As the day has gone on, more people discovered her name on Yahoo’s homepage just like I did. And a majority of these people, curious as heck as to what was going on, searched for her online.

Curiosity begot Googling, which begot more curiosity.

I’m afraid we’re in an infinite loop now. Until the end of time, “Shannen Doherty” will be the web’s most searched phrase.

Lord help us.

3:58 PM

Once again, I made the mistake of skipping lunch today. At the time, I wasn’t very hungry. To quote the great Ron Burgundy, “I immediately regret this decision.”

I’ve looked through my desk and cabinet drawers and have discovered the following (possibly) editable edible items:

  • One packet of soy sauce
  • Three packets of Chinese hot mustard
  • Six packets of light mayo from Chick-fil-a
  • One packet of honey BBQ sauce
  • One unopened, 15-pack box of Trail’s End Popcorn with an expiration date of October 30, 2004

Does anyone think eating the popcorn could kill me?

5:13 PM

Methinks those of you who are suggesting the popcorn is okay for me to eat are just hoping I will become violently ill.

My guess is you guys think food poisoning will give me plenty of live blogging material.
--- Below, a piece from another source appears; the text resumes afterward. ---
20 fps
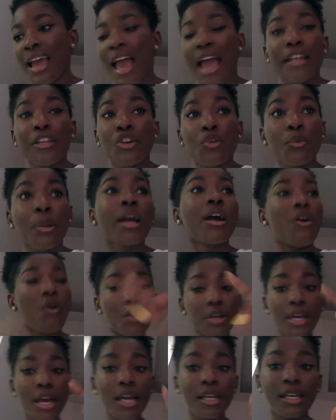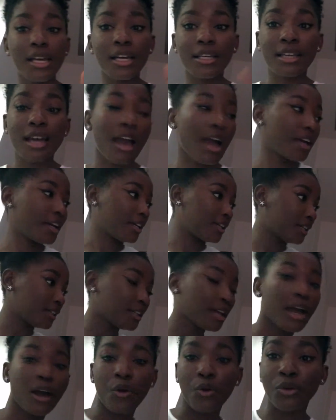and they'll be like, oh yeah,
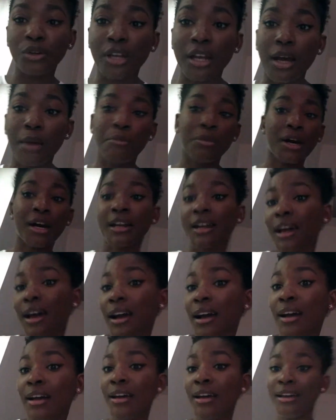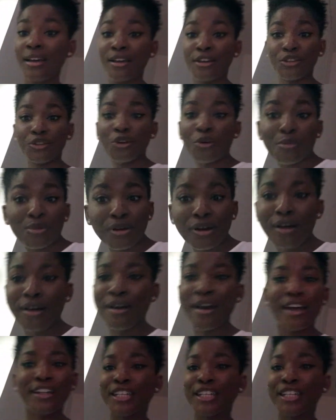ide, oda, bara, jobbra.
I can’t argue with that logic, but I’m still going to have to pass on the popcorn from 2004.

I hear that was a bad year anyway.

11:54 PM

Friday the 13th is almost over. I’ve survived. Oh sure, I was a little worried when that hatchet-wielding guy in a hockey mask showed up at my front door. But I made it through.

To celebrate, I’m going to pour some salt on a black cat while I stand underneath a ladder.